目の前の敵を倒す!というのはフレーズ的には勇敢で美しいですが、実態は覚える算数になって、後に「いままでの内容が身についていないね」と評されるのであれば、まるで美しくありません。
5年生のいま、半年後に何を残せるのかを考えますと、最適な学習というものが見えてくると思います。
クラスアップしたい、クラスダウンは阻止したいという気持ちも大切ですが、6年生になってずるずるクラスが下がったという声も少なくはありません。
言葉を悪くすれば「あの頑張りは虚構だったの?」となってしまいます。
お金は、例えば、節約して我慢してでも毎月5万円ずつ貯金していけば、1年間に確実に60万円貯まります。
しかし、クラスが下がらないように必死に食らいつく勉強は、貯金と違い1年後に何も貯まっていないどころか、質の低い勉強が染みついてしまうというマイナスの概念さえあります。
最後になりますが、学力を伸ばす作戦や方法論は1通りではありません。
お子様に合う作戦を選んで行くことがポイントです。
現在、算数が苦手という場合、いままで取ってきた作戦が外れだったと言ってもいいと思います。
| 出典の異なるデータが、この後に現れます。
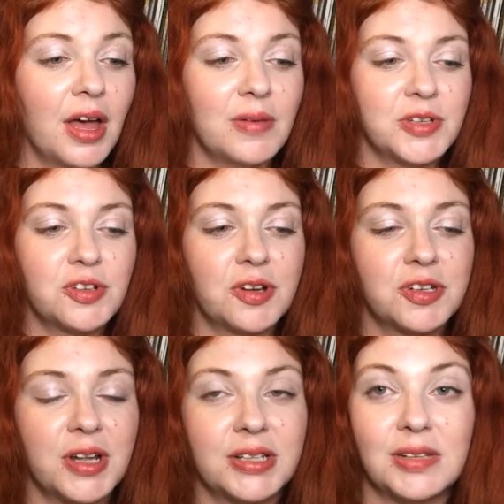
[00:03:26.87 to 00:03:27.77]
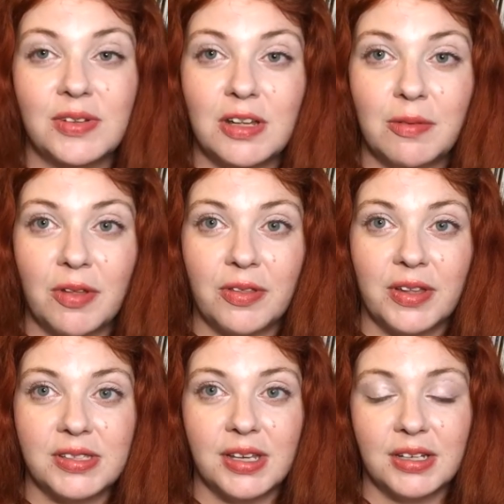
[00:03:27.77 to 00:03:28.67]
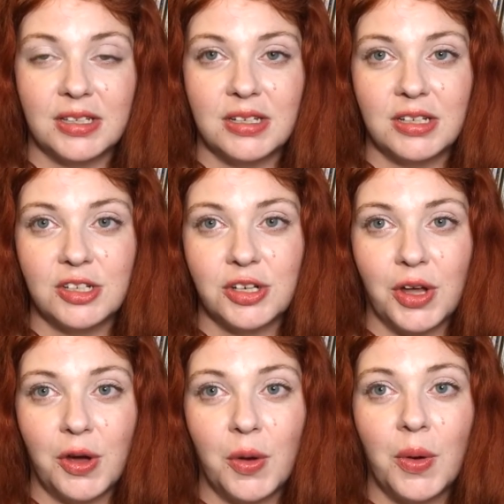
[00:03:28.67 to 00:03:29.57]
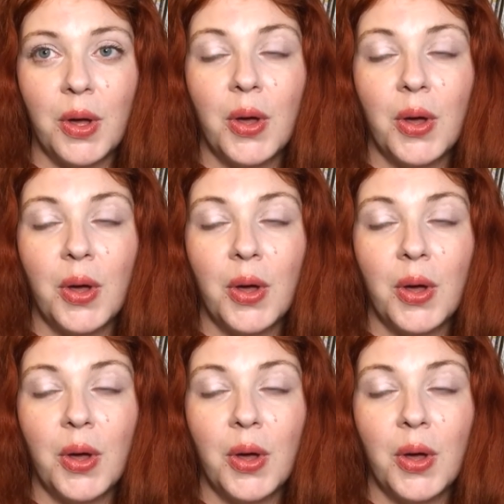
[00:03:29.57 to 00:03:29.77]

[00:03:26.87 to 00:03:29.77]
of a structured activity, whether that's like attending a show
この塾に通っていたら作戦はこれだけという考えでしたら、浮上の可能性は低いです。
セオリーは押さえた上で、学習スタンスを変化させないと、成績も変化しないと思います。
良い作戦をとって、算数教材塾・探求の電話番号の下4桁の1234のように、じわじわと成績を上げていく状況をつくって欲しいと思います。